Detective Hayes couldn’t believe, after hearing about the severe anal tearing he had sustained, after seeing the cuts on his body and the whip marks on his back and buttocks, that there was any consent involved. She couldn’t believe that with all the restraint they had been careful to use, it had truly been consensual.

“They hurt you, Jeff. You consented to them hurting you?” she asked, trying to gently lead him to realize how wrong the whole situation was.

“It was only temporary,” Jeff mumbled quietly. “They always took care of me afterwards. It made them feel good, and they made sure I did too, if I was good. Who cares if they were rough sometimes?”

The other occupants of the room watched as Mrs. Kirkpatrick choked back tears and fled the room after hearing her son’s words. He looked up and watched her disappear emotionlessly before turning back to the detectives.

“But if you don’t testify against them, they’ll get away with all of it,” Emily protested, tugging on Jeff’s arm. He pulled away from her grasp.
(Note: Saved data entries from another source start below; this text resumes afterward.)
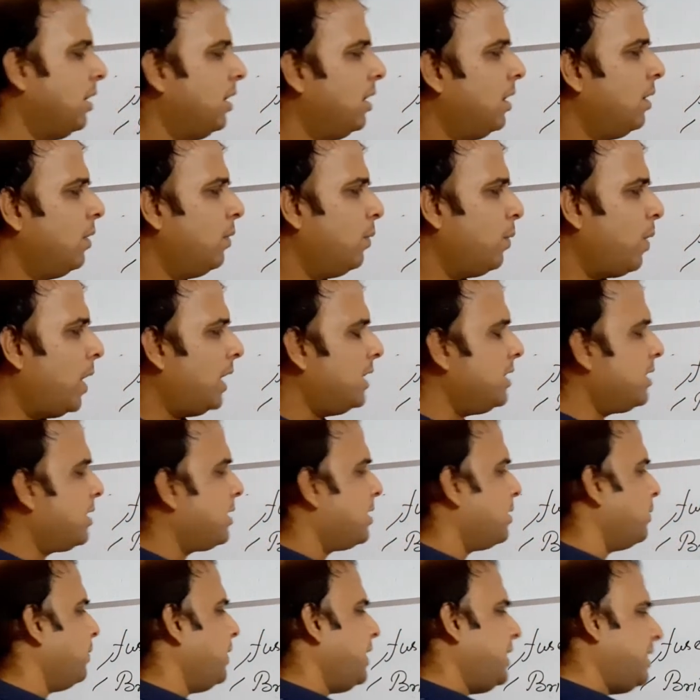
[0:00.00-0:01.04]
once
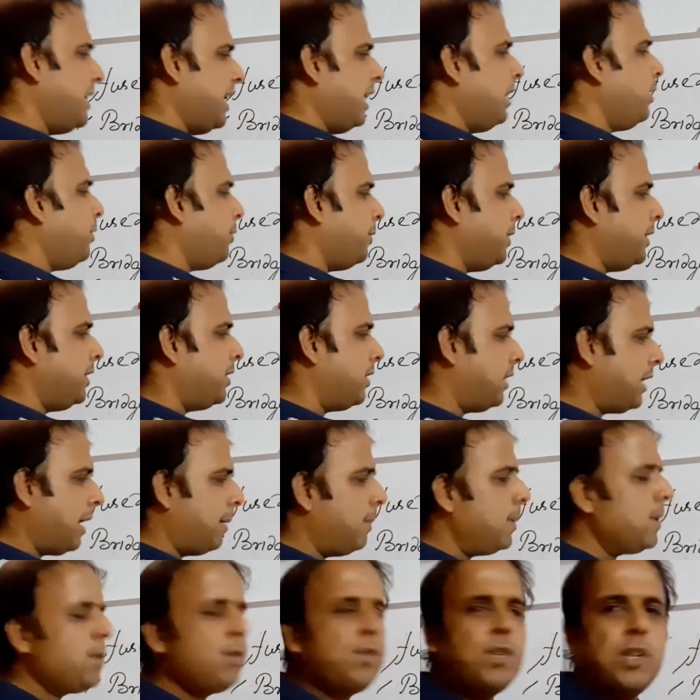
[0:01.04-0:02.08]
we dealt with the
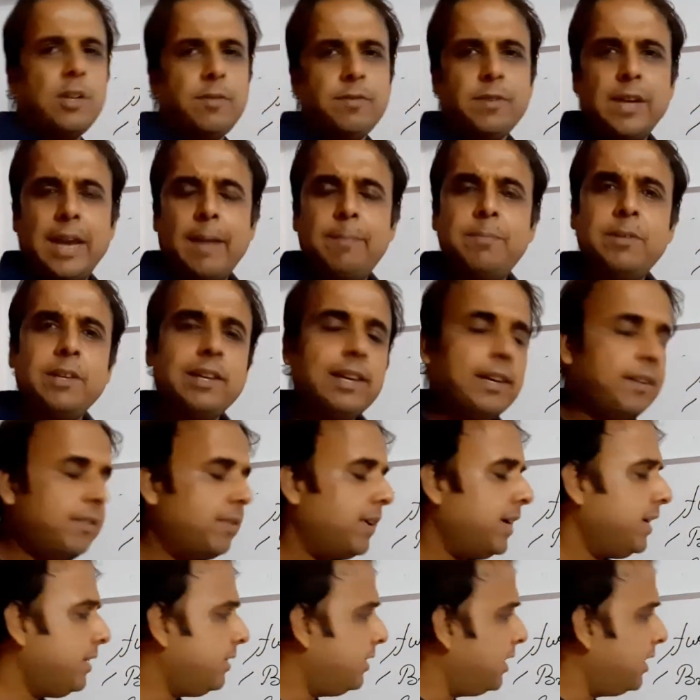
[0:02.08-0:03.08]
chemistry of naphthalene, right?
“Well they should. They didn’t do anything wrong.”

“They were thieves and murderers, Jeff,” Detective Jameson pointed out.

“Only if you can prove it,” Jeff retorted. “And since you can’t, you want me to testify against them for crimes they didn’t commit? Detectives, isn’t that called perjury?”
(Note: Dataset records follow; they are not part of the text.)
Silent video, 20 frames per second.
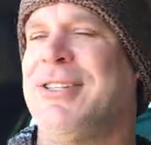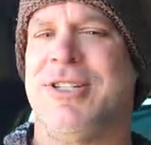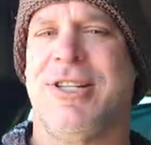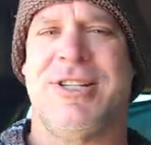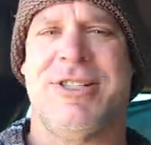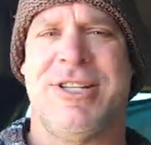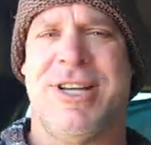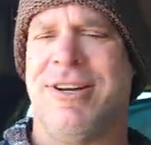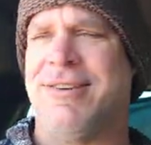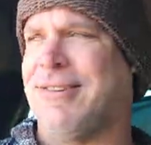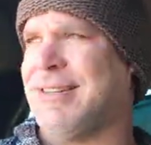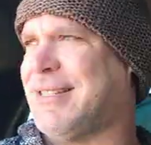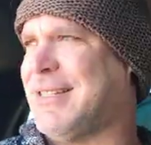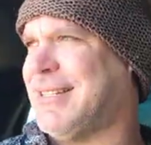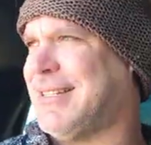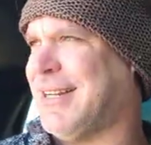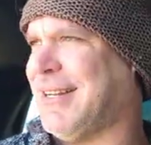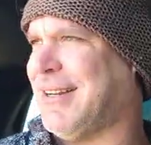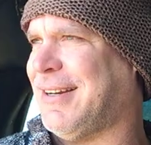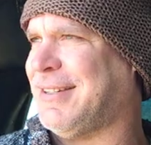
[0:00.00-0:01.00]
DeGeneres is
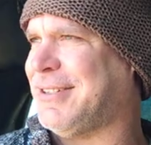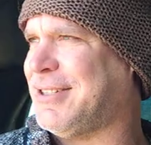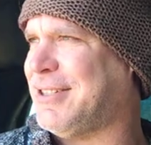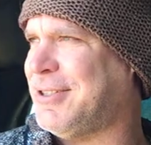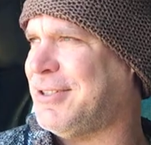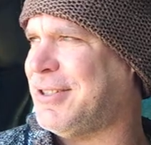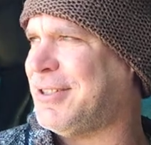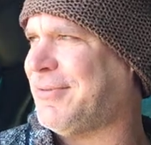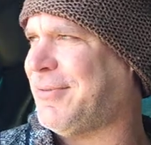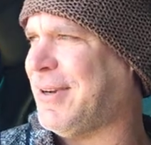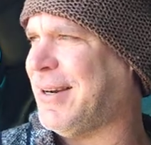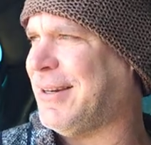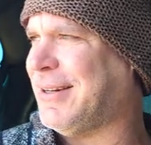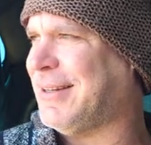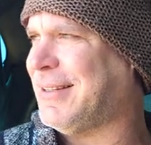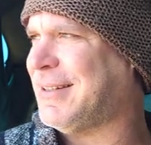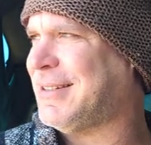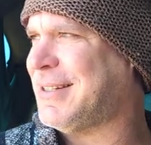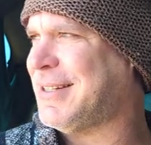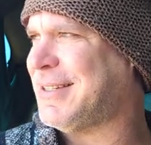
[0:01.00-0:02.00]
in there. She was funny.
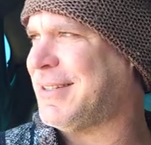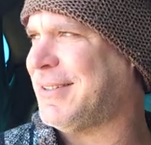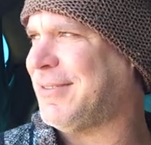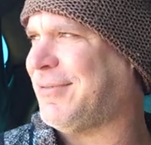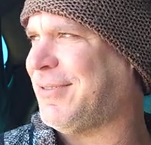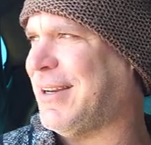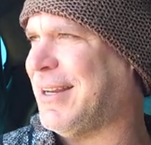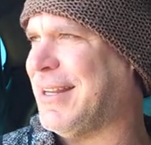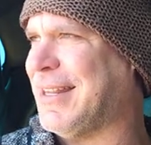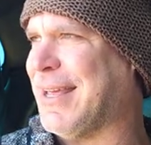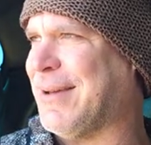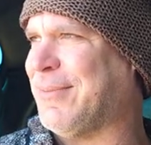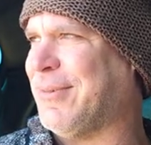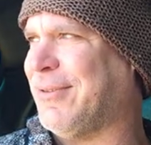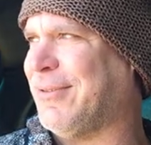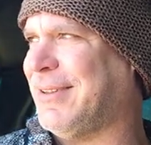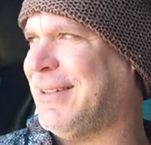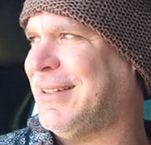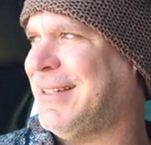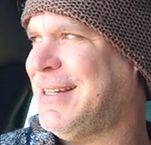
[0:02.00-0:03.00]
She's funny in that
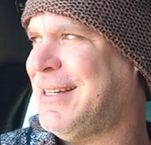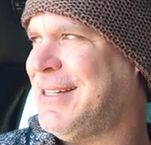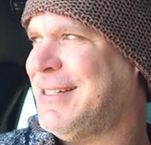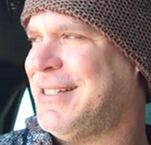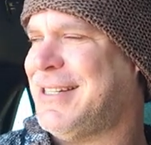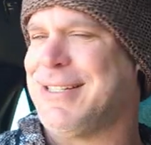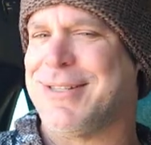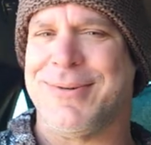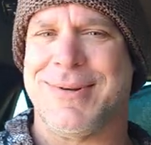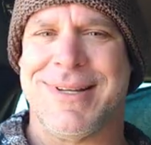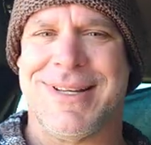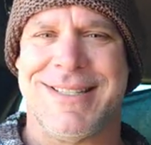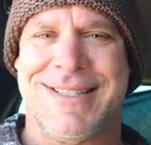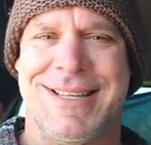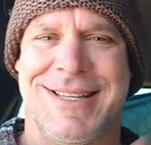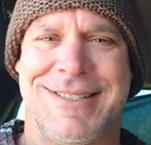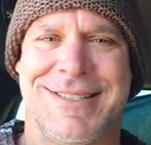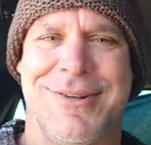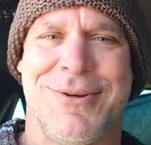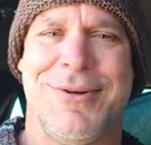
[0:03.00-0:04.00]
movie. She's the one that
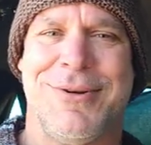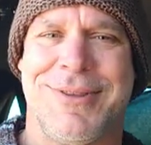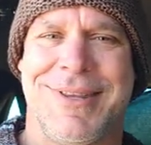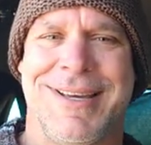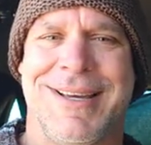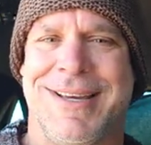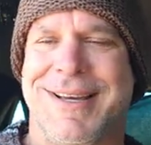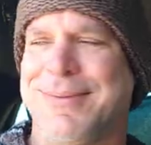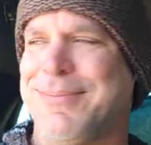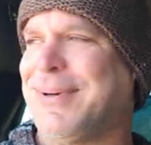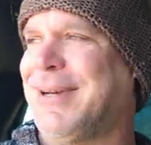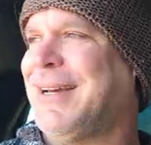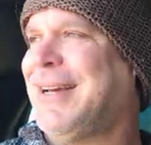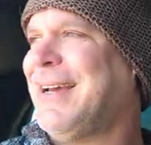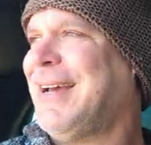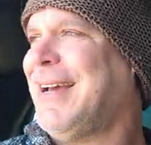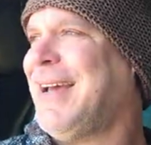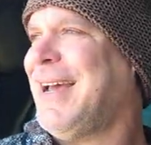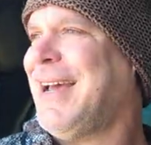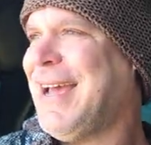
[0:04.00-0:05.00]
sets the whole thing up.
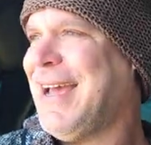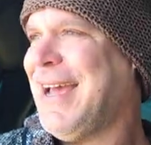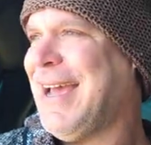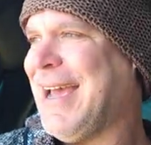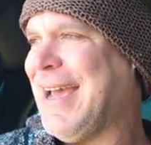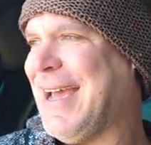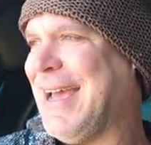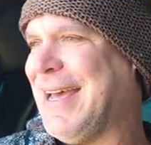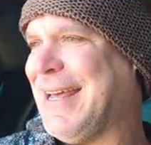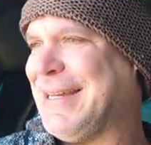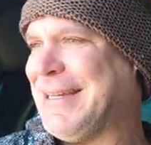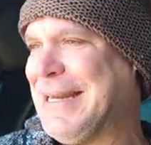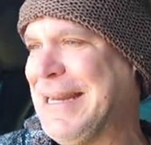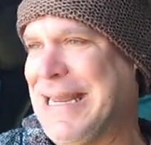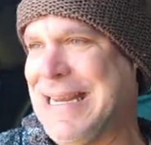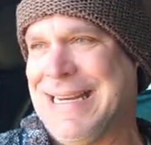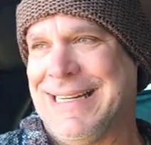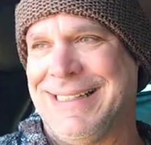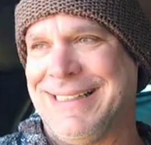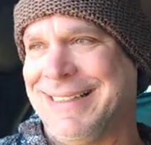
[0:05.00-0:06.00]
And
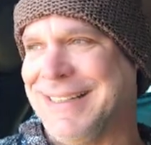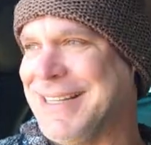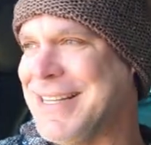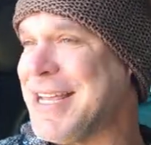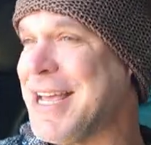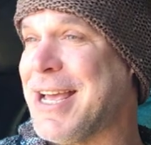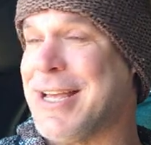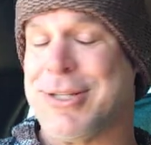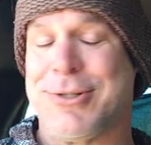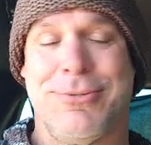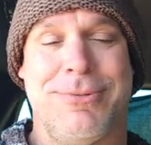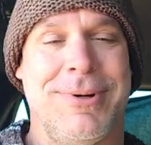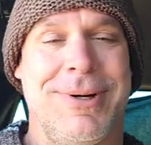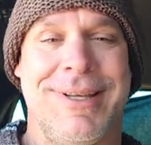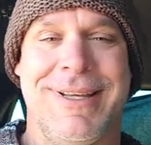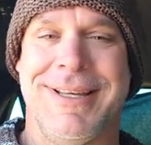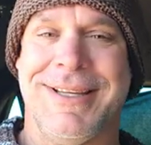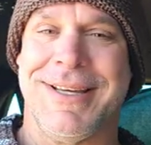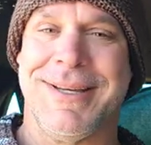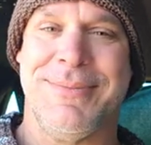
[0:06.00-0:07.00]
it's a
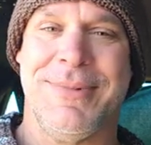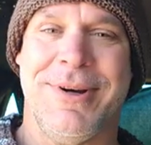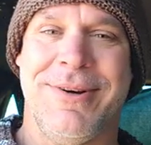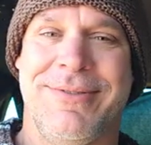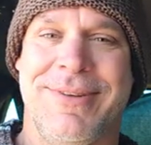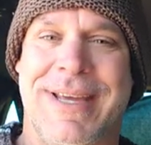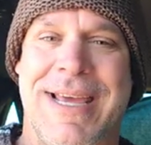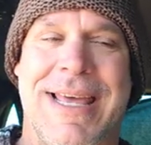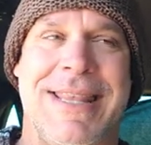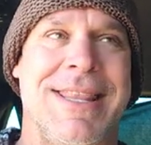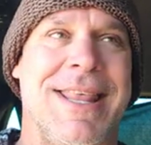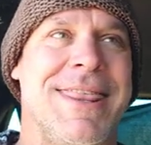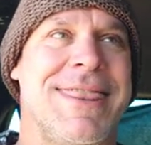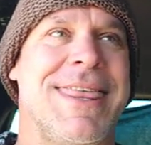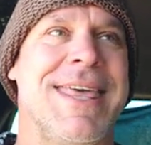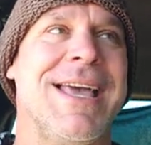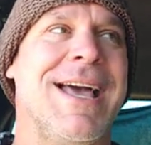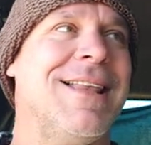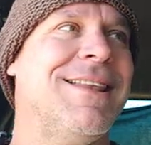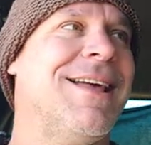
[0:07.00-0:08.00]
really good movie. And the
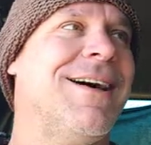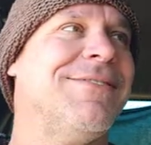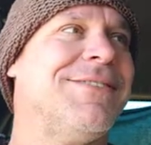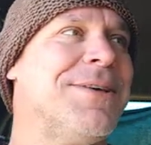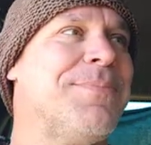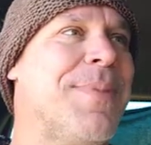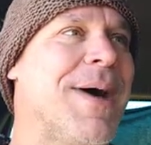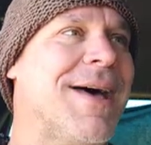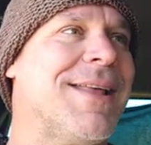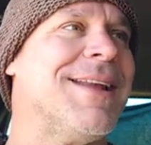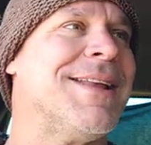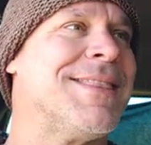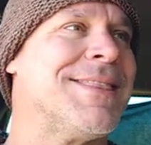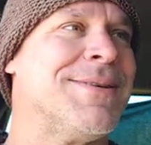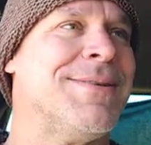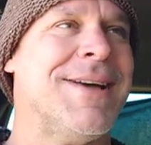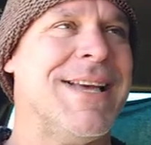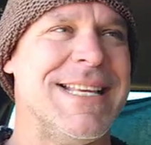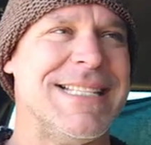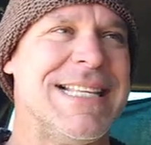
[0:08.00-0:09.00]
thing I loved about it
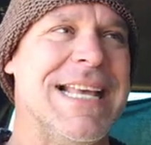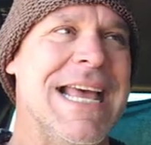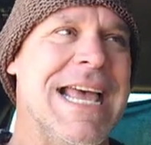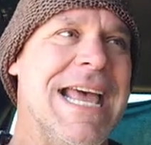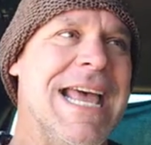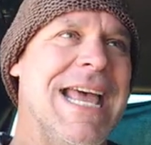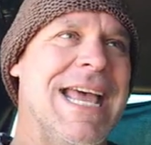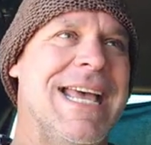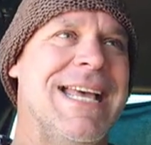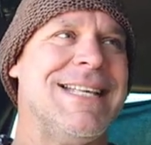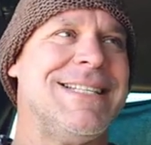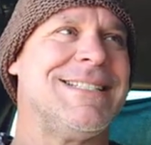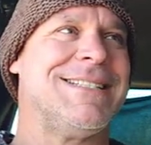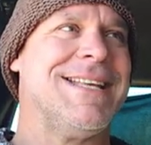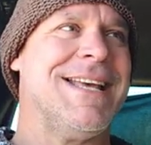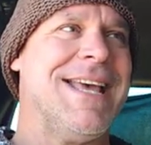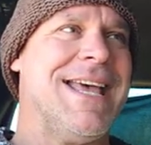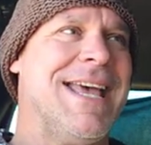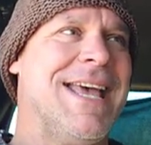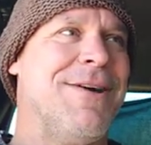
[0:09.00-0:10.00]
is
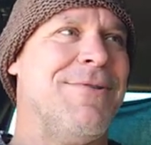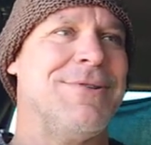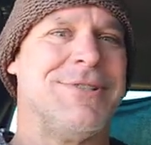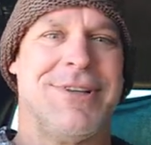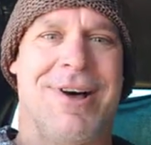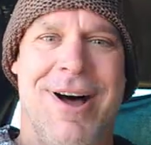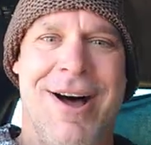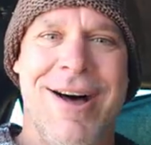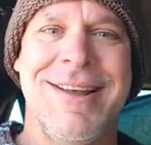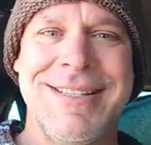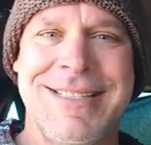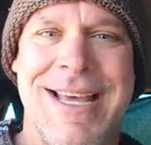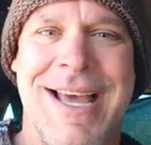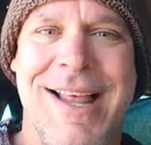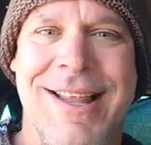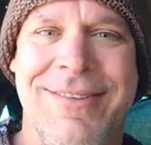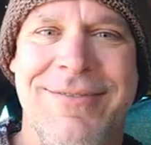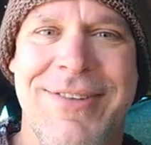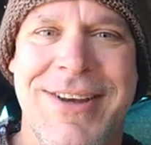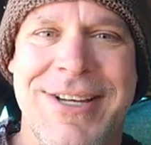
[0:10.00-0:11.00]
it was on
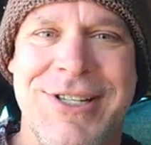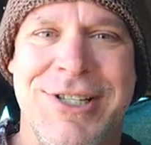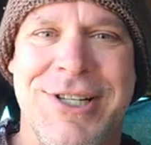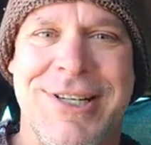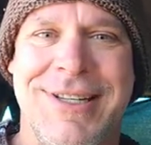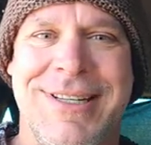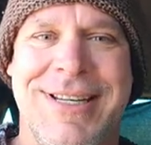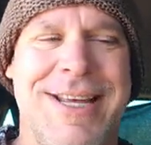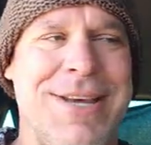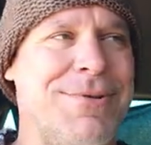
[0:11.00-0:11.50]
television.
“Whether or not you believe it, what they did to you was a crime under the law, Jeff. Please, for the sake of the criminal justice system, let them be punished under the law for their crimes.”

“Did you or did you not hear me the first time? I’m not testifying against Nigel and Kenny,” Jeff bit out, standing up and storming out of the room. The remaining occupants stared after him despondently.

Detective Hayes turned to her partner. “They’re going to get away with this,” she said, as if realizing it for the first time.

“I know,” Detective Jameson breathed out quietly, shrugging tiredly down into his seat.